Personal trainer throws out running shoes for marathon
Personal trainer Neilon Pitamber of Neilon PT will be running the Brighton Marathon http://www.brightonmarathon.co.uk/ in April 2011 – and his first step was to throw out his running shoes.
Neilon (37), from Osmond Road in Hove, will be adopting barefoot running techniques and wearing a pair of minimalist Vibram Fivefingers® http://www.vibramfivefingers.it/eng/default.aspx, the shoe designed to help people walk and run the way nature intended.
Barefoot running and minimalist shoes are becoming more popular with people looking for elegant simplicity in an increasingly complex age – in much the same way that single speed bicycles have enjoyed a cialis 10mg surge in popularity.
Neilon said: “To me it feels more natural and safer than running long distances in conventional running shoes. It seems to me that many ailments that afflict runners – like over-pronation, tendonitis of the Achilles tendon, knee issues, shin splints and collapsed arches – can be linked to wearing modern running shoes.
“I’m not an experienced runner – I’m effectively starting my training from scratch – so I thought I might as well do it ‘barefoot’.
“I know wearing a pair of Vibram Fivefingers® isn’t really going barefoot but I’m taking the coward’s way out – at least for my first marathon! It takes a long time to toughen up your feet safely and you never know what you’re going to tread on – or in! And anyway, it’s cold out there.
“But even wearing something as minimal as the Fivefingers® has its disadvantages. I lose a little proprioception – awareness of how my body is functioning – and it takes a little longer to pick up the subconscious signals telling me how to place my feet and deal with different surfaces.
“I’ve only been out for a few runs in my Fivefingers® so far but I can already feel new muscles working and I’ve noticed that my right foot – which has always pointed slightly outwards – has straightened up.

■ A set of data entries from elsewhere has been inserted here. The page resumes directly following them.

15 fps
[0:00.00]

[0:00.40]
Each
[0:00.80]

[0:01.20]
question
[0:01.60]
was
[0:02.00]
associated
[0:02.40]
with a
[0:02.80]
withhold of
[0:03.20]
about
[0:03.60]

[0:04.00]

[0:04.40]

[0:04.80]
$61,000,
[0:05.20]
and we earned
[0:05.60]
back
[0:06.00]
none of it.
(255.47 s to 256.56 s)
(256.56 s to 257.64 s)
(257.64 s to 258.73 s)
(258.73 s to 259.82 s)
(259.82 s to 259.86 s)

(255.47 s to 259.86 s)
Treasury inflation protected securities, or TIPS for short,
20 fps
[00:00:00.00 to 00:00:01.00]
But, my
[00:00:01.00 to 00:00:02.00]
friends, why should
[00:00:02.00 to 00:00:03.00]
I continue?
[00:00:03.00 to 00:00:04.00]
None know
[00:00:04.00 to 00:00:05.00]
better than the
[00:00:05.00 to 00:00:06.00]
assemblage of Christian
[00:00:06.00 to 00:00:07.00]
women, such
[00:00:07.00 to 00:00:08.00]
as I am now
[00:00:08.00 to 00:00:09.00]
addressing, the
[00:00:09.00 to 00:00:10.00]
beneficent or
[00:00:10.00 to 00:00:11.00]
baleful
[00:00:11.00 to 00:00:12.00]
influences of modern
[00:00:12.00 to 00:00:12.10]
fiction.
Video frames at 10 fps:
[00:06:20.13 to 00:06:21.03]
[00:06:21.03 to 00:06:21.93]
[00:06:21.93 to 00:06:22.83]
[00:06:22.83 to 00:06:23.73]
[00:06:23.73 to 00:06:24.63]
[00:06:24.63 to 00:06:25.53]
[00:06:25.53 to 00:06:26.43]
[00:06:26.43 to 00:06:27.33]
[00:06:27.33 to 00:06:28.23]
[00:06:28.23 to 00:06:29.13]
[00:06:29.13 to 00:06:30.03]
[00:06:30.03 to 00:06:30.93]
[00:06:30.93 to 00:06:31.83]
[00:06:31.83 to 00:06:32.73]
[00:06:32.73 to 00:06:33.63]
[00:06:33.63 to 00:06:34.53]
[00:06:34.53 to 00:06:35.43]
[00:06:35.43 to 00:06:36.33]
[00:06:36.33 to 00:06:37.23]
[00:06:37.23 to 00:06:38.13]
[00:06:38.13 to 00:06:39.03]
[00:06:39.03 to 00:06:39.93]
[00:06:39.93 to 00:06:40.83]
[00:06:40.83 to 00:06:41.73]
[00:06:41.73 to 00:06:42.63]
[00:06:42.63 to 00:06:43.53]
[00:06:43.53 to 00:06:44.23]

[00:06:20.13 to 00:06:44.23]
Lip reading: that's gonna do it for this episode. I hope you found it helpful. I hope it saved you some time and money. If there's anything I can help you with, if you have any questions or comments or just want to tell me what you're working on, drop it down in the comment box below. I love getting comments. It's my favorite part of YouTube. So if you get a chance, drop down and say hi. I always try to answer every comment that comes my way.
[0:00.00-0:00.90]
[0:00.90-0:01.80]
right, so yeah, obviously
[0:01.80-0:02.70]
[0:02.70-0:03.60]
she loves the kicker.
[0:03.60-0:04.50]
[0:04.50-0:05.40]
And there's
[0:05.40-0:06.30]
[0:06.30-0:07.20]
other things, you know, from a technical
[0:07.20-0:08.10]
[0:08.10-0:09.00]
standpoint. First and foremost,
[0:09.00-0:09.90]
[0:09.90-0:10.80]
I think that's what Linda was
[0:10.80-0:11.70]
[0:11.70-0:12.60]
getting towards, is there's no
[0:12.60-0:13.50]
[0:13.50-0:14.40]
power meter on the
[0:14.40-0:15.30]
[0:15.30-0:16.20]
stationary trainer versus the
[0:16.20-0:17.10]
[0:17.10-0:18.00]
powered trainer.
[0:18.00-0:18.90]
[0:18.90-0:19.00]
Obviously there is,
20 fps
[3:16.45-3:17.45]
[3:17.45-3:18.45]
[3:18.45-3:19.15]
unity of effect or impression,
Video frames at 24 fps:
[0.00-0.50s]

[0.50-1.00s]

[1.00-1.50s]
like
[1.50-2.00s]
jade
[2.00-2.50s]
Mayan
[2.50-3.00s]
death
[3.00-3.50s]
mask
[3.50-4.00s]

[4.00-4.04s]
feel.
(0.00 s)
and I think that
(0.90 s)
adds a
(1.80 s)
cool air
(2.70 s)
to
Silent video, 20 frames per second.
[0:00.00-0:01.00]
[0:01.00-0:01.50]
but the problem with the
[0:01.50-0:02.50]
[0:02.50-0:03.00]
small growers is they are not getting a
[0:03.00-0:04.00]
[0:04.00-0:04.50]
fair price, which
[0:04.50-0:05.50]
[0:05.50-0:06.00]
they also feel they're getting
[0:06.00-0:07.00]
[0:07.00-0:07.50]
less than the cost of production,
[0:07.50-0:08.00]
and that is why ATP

“For me, barefoot running has many potential benefits. Greater awareness and ‘body intelligence’ bring about a more balanced use of muscles and joint alignment with proper distribution of forces, preventing injury and making the activity more enjoyable and challenging.
“Rather than slapping along like ducks, runners should aim to be a bit more gazelle-like.”
Although barefoot running is what our bodies were designed for, a lifetime of wearing shoes means you can’t expect instant results. Neilon said: “If you’re interested in trying out barefoot running the trick is to start very gently. Begin with very short runs – much shorter than you might be used to – and build up from there.
“The barefoot running gait is very different. You should aim to be landing somewhere between the forefoot and mid-foot – not on the heel. The feet land under the body rather than in front, where they actually act as a brake. The trick is to lean forward at the hips slightly, keeping the body straight, and to pull the legs back and up rather than lifting your knees in front of you.”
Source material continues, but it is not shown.